:: Provided data

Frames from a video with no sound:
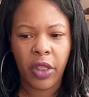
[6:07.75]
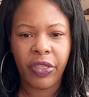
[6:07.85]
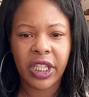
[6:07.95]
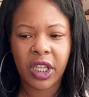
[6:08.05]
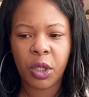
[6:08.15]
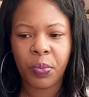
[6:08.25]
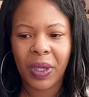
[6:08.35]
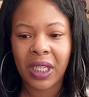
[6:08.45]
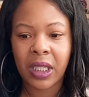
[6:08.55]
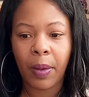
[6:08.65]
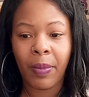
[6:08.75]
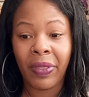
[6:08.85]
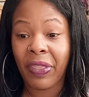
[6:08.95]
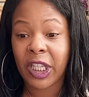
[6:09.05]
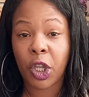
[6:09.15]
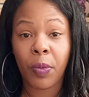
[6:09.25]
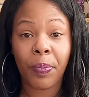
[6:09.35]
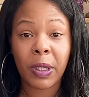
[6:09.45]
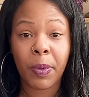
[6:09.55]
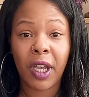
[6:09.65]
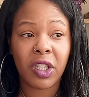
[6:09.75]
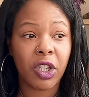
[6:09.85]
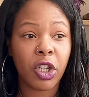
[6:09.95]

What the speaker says: This person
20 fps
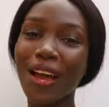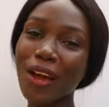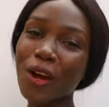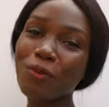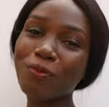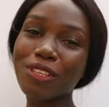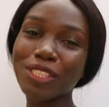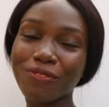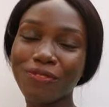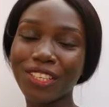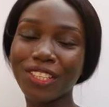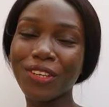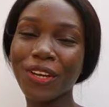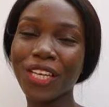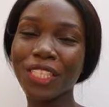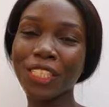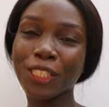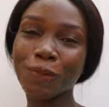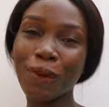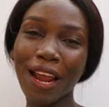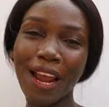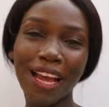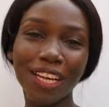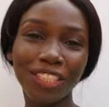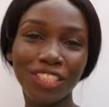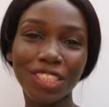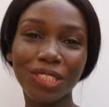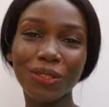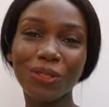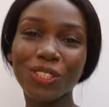So I hope this video
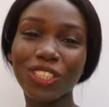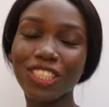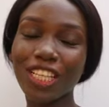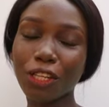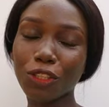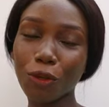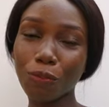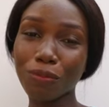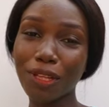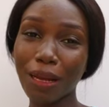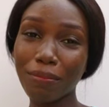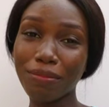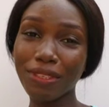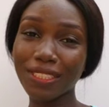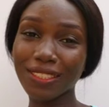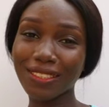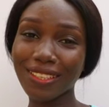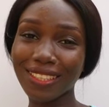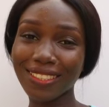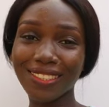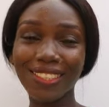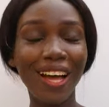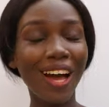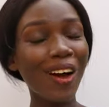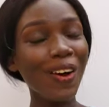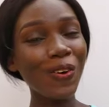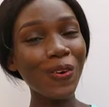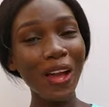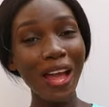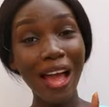inspires you to start up that business
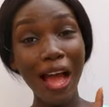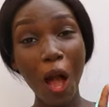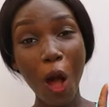now.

::::

## Your assignment:
Write out the entries again word for word. Do not include the pictures.

## Completed exercise:
Frames from a video with no sound:
[6:07.75]
[6:07.85]
[6:07.95]
[6:08.05]
[6:08.15]
[6:08.25]
[6:08.35]
[6:08.45]
[6:08.55]
[6:08.65]
[6:08.75]
[6:08.85]
[6:08.95]
[6:09.05]
[6:09.15]
[6:09.25]
[6:09.35]
[6:09.45]
[6:09.55]
[6:09.65]
[6:09.75]
[6:09.85]
[6:09.95]

What the speaker says: This person
20 fps
So I hope this video
inspires you to start up that business
now.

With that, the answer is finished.